> WORK REQUIRED: Make an exact copy of the records below, leaving every image out.
=== Begin Enclosure ===
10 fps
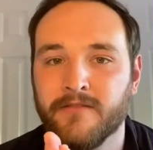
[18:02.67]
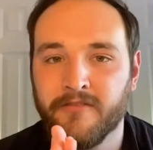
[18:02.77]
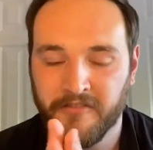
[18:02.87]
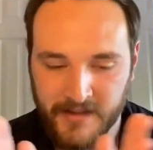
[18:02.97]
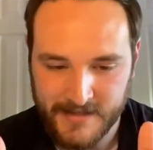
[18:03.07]

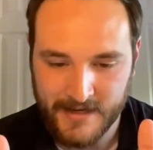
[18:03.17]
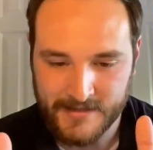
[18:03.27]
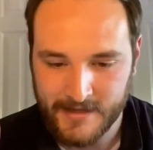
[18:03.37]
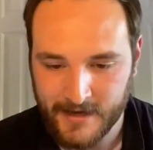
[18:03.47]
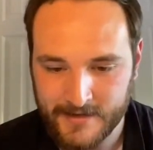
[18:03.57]

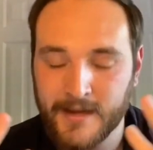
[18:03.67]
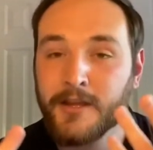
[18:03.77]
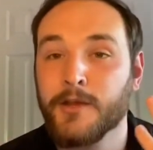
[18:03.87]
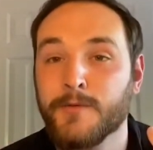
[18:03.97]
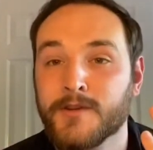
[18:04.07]
fantastic.
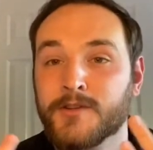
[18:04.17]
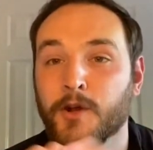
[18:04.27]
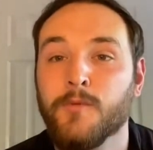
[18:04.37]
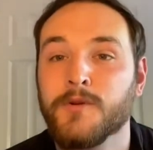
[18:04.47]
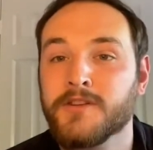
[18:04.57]
Thank you
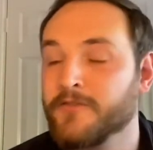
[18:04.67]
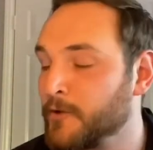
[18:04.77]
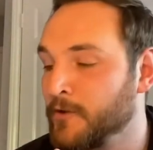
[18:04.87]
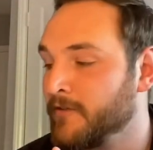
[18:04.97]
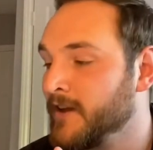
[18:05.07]
so much
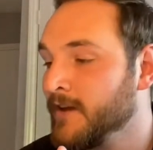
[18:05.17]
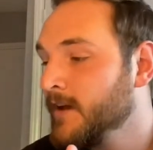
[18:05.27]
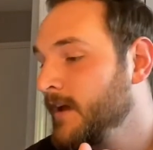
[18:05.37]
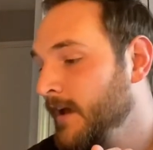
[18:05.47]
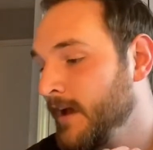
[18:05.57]
for all of it.
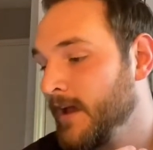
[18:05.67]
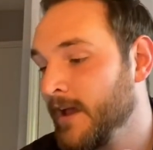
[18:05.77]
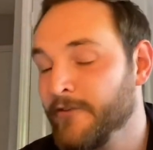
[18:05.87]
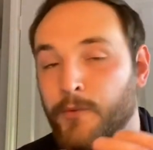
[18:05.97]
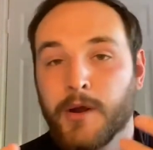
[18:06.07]

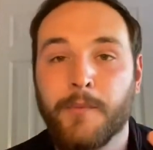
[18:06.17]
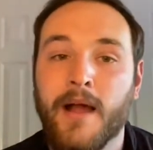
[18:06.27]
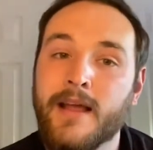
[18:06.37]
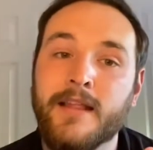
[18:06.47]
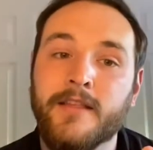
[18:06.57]
If you want to
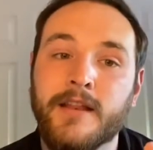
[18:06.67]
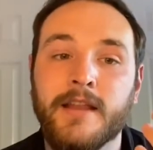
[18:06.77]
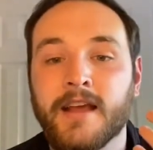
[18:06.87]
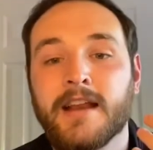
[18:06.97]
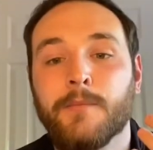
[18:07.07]
buy
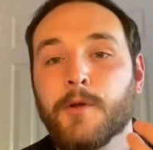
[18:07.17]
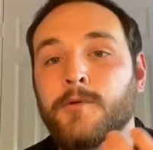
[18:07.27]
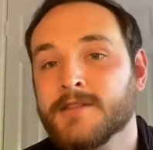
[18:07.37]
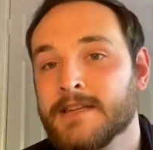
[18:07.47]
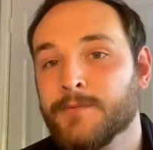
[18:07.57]
anything, you can hit me up
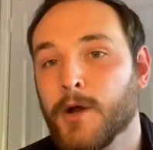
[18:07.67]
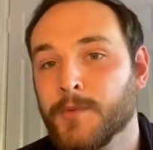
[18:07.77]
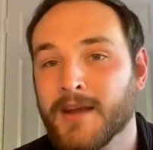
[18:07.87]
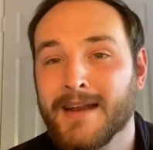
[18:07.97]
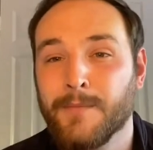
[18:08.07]
on Depop.
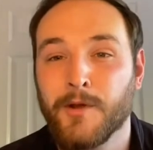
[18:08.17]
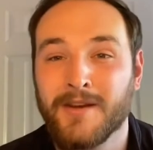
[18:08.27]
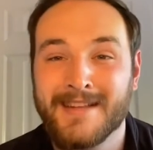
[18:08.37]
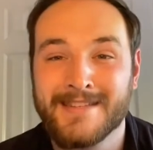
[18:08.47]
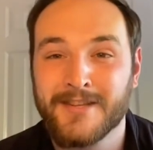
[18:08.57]
You can hit me
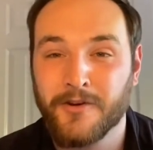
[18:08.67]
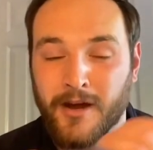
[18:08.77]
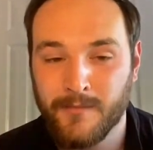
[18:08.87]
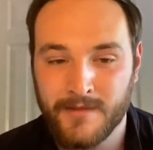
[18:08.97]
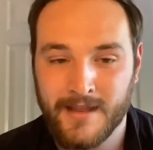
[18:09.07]
on
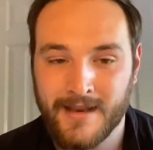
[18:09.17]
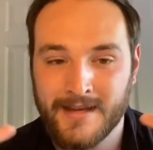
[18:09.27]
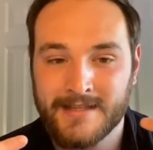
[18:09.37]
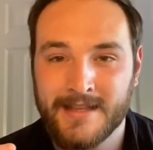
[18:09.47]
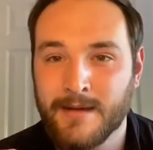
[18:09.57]
Instagram. The
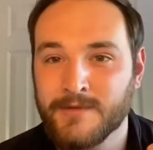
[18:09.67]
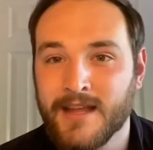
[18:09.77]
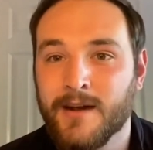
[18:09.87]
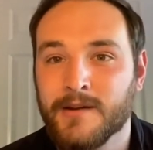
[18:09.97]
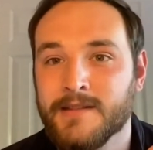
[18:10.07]
links to them are
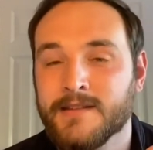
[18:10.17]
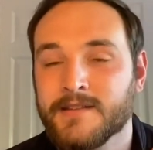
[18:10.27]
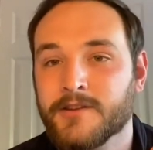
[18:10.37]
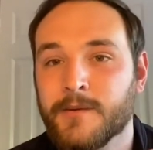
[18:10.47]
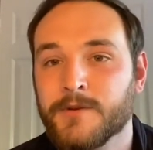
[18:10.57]
down in the
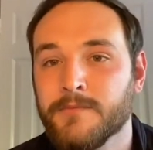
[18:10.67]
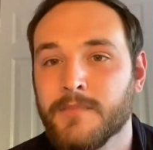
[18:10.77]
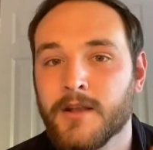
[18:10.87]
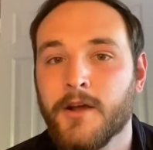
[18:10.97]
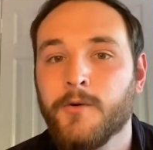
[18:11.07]
description
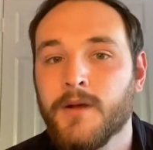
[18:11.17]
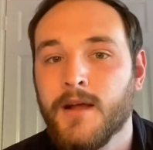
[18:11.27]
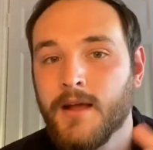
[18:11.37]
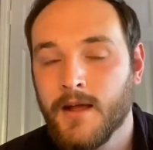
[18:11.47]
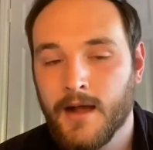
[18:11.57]
below.
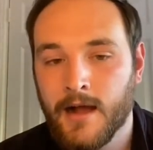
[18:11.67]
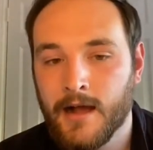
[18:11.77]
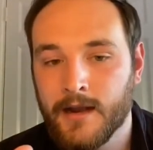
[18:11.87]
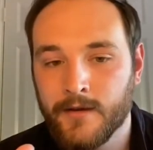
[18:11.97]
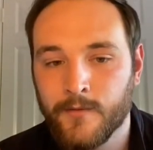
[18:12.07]

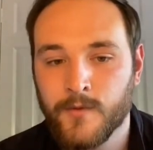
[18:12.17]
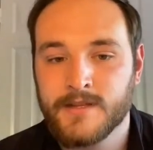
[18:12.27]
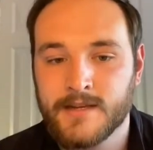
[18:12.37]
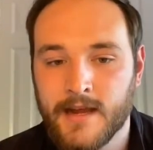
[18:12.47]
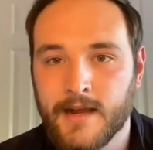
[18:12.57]
And
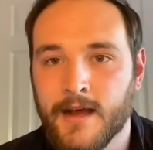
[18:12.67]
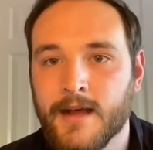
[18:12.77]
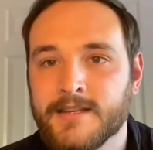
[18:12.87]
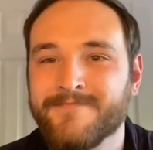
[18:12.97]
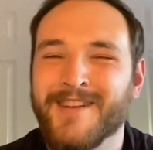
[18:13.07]
once again,
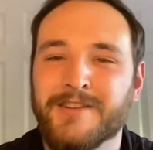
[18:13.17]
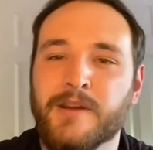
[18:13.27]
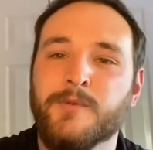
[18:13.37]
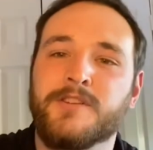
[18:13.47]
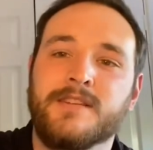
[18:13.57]
guys, thanks
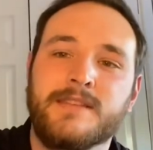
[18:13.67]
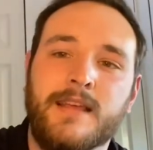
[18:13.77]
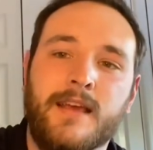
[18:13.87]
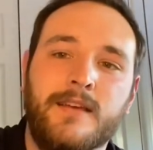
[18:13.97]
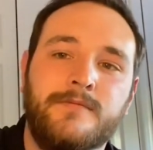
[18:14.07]
very much and
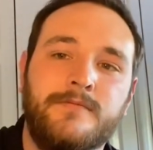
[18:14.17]
take care.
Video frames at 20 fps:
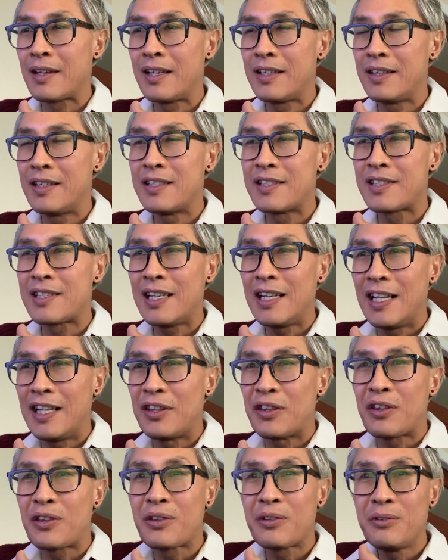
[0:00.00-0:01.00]
this
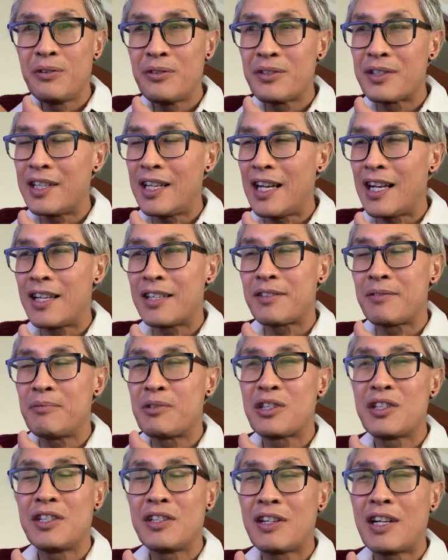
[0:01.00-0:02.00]
enthusiasm.
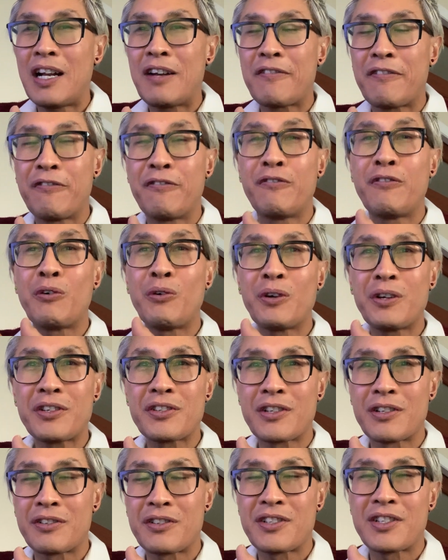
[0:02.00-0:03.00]
She kind of forced
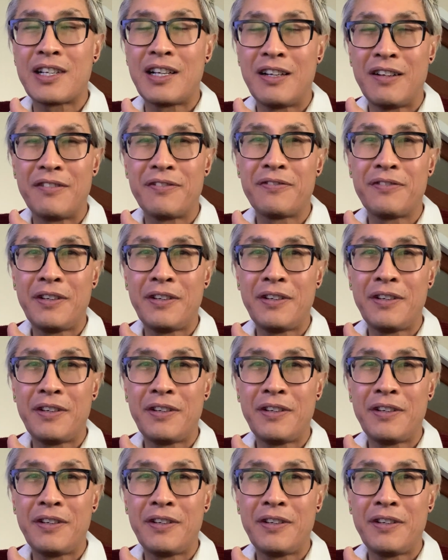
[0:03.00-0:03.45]
herself,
=== End Enclosure ===
> FINAL ANSWER:
10 fps
[18:02.67]
[18:02.77]
[18:02.87]
[18:02.97]
[18:03.07]

[18:03.17]
[18:03.27]
[18:03.37]
[18:03.47]
[18:03.57]

[18:03.67]
[18:03.77]
[18:03.87]
[18:03.97]
[18:04.07]
fantastic.
[18:04.17]
[18:04.27]
[18:04.37]
[18:04.47]
[18:04.57]
Thank you
[18:04.67]
[18:04.77]
[18:04.87]
[18:04.97]
[18:05.07]
so much
[18:05.17]
[18:05.27]
[18:05.37]
[18:05.47]
[18:05.57]
for all of it.
[18:05.67]
[18:05.77]
[18:05.87]
[18:05.97]
[18:06.07]

[18:06.17]
[18:06.27]
[18:06.37]
[18:06.47]
[18:06.57]
If you want to
[18:06.67]
[18:06.77]
[18:06.87]
[18:06.97]
[18:07.07]
buy
[18:07.17]
[18:07.27]
[18:07.37]
[18:07.47]
[18:07.57]
anything, you can hit me up
[18:07.67]
[18:07.77]
[18:07.87]
[18:07.97]
[18:08.07]
on Depop.
[18:08.17]
[18:08.27]
[18:08.37]
[18:08.47]
[18:08.57]
You can hit me
[18:08.67]
[18:08.77]
[18:08.87]
[18:08.97]
[18:09.07]
on
[18:09.17]
[18:09.27]
[18:09.37]
[18:09.47]
[18:09.57]
Instagram. The
[18:09.67]
[18:09.77]
[18:09.87]
[18:09.97]
[18:10.07]
links to them are
[18:10.17]
[18:10.27]
[18:10.37]
[18:10.47]
[18:10.57]
down in the
[18:10.67]
[18:10.77]
[18:10.87]
[18:10.97]
[18:11.07]
description
[18:11.17]
[18:11.27]
[18:11.37]
[18:11.47]
[18:11.57]
below.
[18:11.67]
[18:11.77]
[18:11.87]
[18:11.97]
[18:12.07]

[18:12.17]
[18:12.27]
[18:12.37]
[18:12.47]
[18:12.57]
And
[18:12.67]
[18:12.77]
[18:12.87]
[18:12.97]
[18:13.07]
once again,
[18:13.17]
[18:13.27]
[18:13.37]
[18:13.47]
[18:13.57]
guys, thanks
[18:13.67]
[18:13.77]
[18:13.87]
[18:13.97]
[18:14.07]
very much and
[18:14.17]
take care.
Video frames at 20 fps:
[0:00.00-0:01.00]
this
[0:01.00-0:02.00]
enthusiasm.
[0:02.00-0:03.00]
She kind of forced
[0:03.00-0:03.45]
herself,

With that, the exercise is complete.